──────── MATERIAL PROVIDED ────────

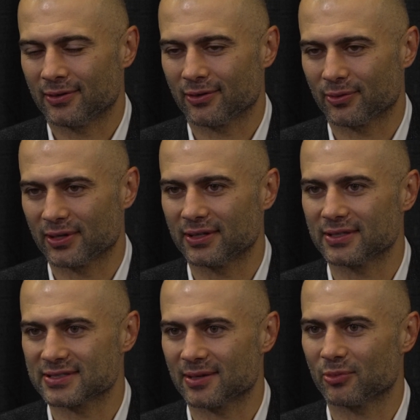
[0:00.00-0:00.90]
know the one in
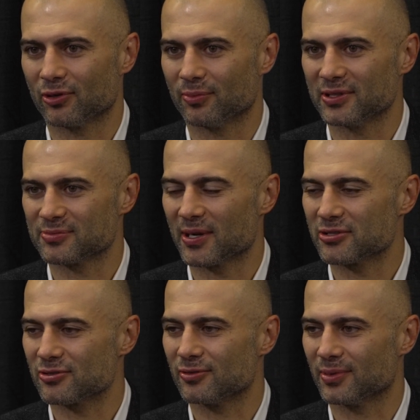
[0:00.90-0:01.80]
December will be
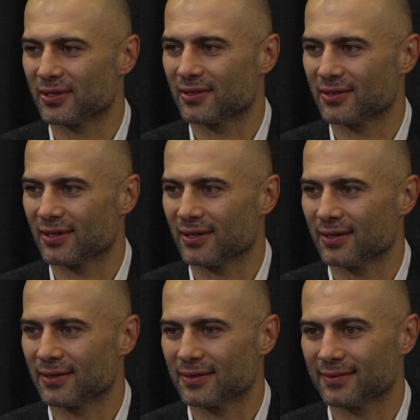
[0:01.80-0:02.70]
special, but
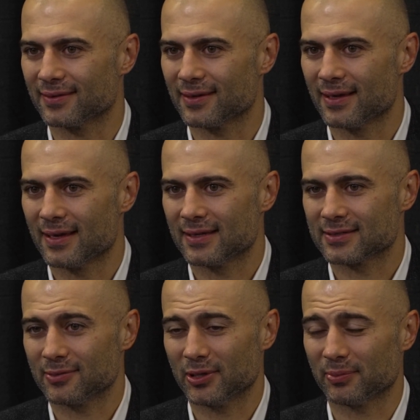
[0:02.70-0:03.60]

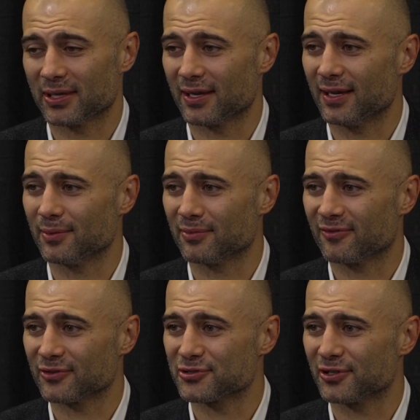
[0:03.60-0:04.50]
going to be a big game
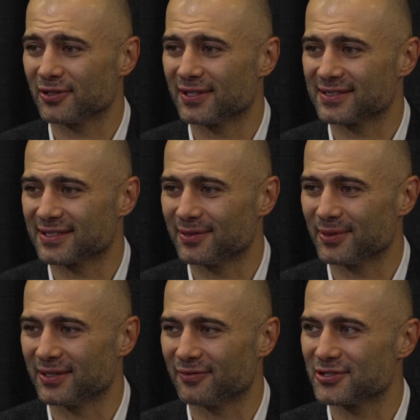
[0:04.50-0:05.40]
for sure. It's going to be
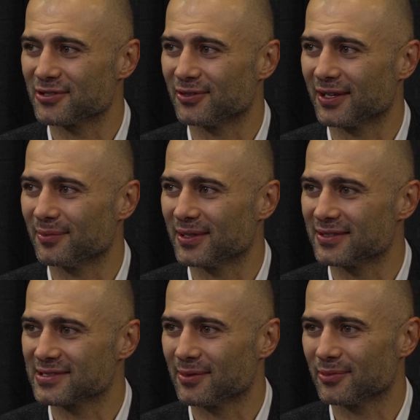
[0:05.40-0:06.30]
a divisional game in
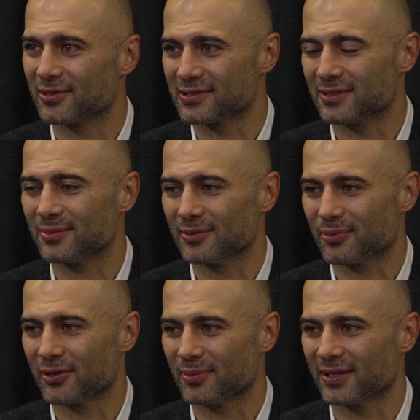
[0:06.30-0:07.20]
December. It's going to be a
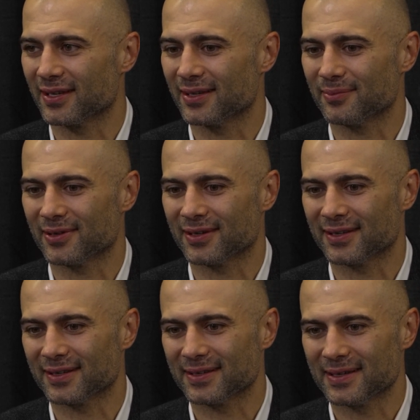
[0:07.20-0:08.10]
pretty big game.
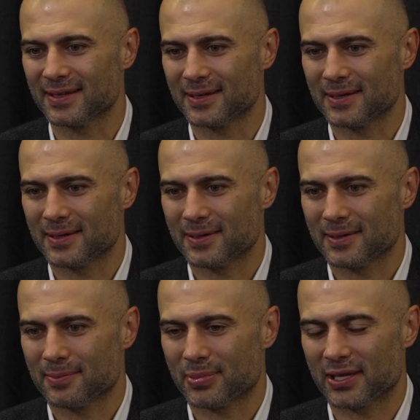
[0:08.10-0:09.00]
Uh,
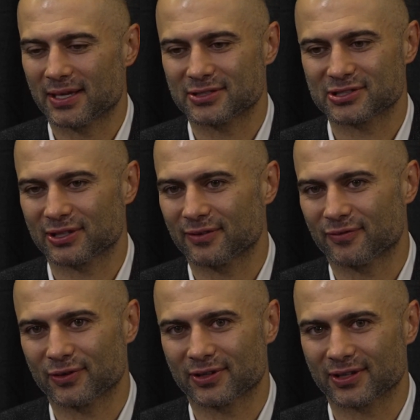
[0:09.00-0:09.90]
but yeah, just looking
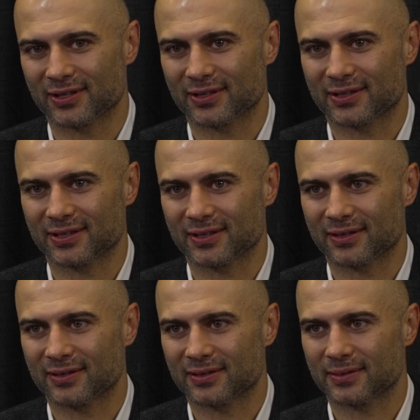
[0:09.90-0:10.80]
forward to, to
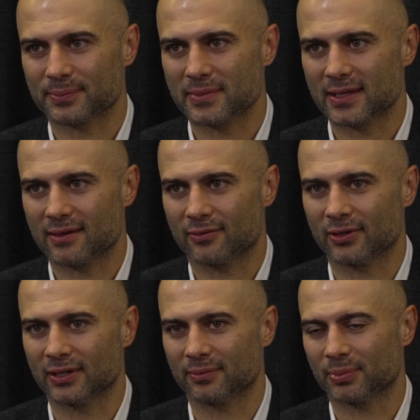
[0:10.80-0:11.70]

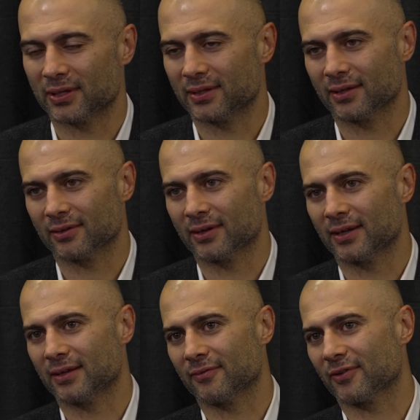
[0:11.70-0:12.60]
really playing the other
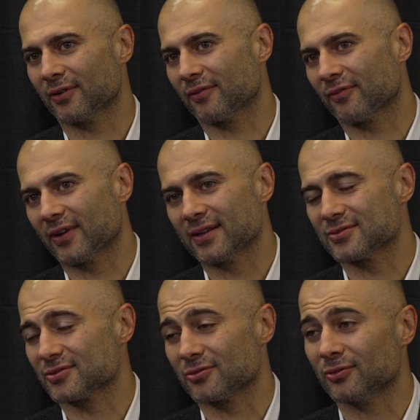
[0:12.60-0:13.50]
night in front of the fans
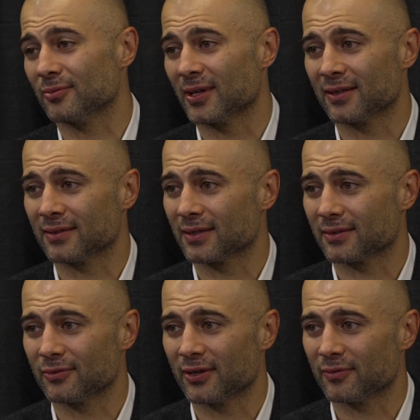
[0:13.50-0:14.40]
was cool, man. Like
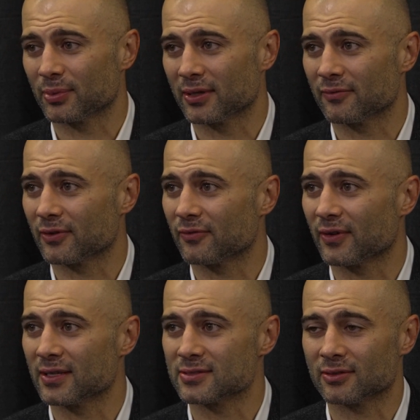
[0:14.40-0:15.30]
we haven't played in front of
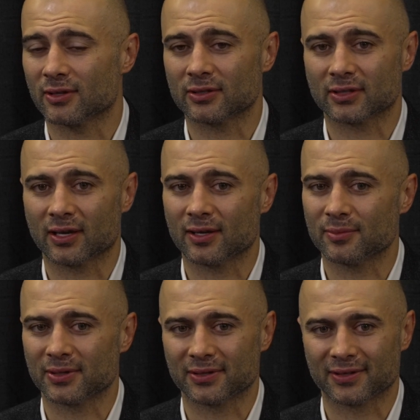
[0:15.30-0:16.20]
fans in a long
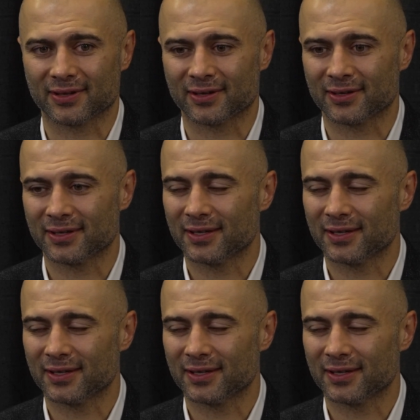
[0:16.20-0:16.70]
time, and uh,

────────

ABOUT THIS EXERCISE: Leaving pictures aside, write out each record above exactly as given.

FINISHED EXERCISE:
[0:00.00-0:00.90]
know the one in
[0:00.90-0:01.80]
December will be
[0:01.80-0:02.70]
special, but
[0:02.70-0:03.60]

[0:03.60-0:04.50]
going to be a big game
[0:04.50-0:05.40]
for sure. It's going to be
[0:05.40-0:06.30]
a divisional game in
[0:06.30-0:07.20]
December. It's going to be a
[0:07.20-0:08.10]
pretty big game.
[0:08.10-0:09.00]
Uh,
[0:09.00-0:09.90]
but yeah, just looking
[0:09.90-0:10.80]
forward to, to
[0:10.80-0:11.70]

[0:11.70-0:12.60]
really playing the other
[0:12.60-0:13.50]
night in front of the fans
[0:13.50-0:14.40]
was cool, man. Like
[0:14.40-0:15.30]
we haven't played in front of
[0:15.30-0:16.20]
fans in a long
[0:16.20-0:16.70]
time, and uh,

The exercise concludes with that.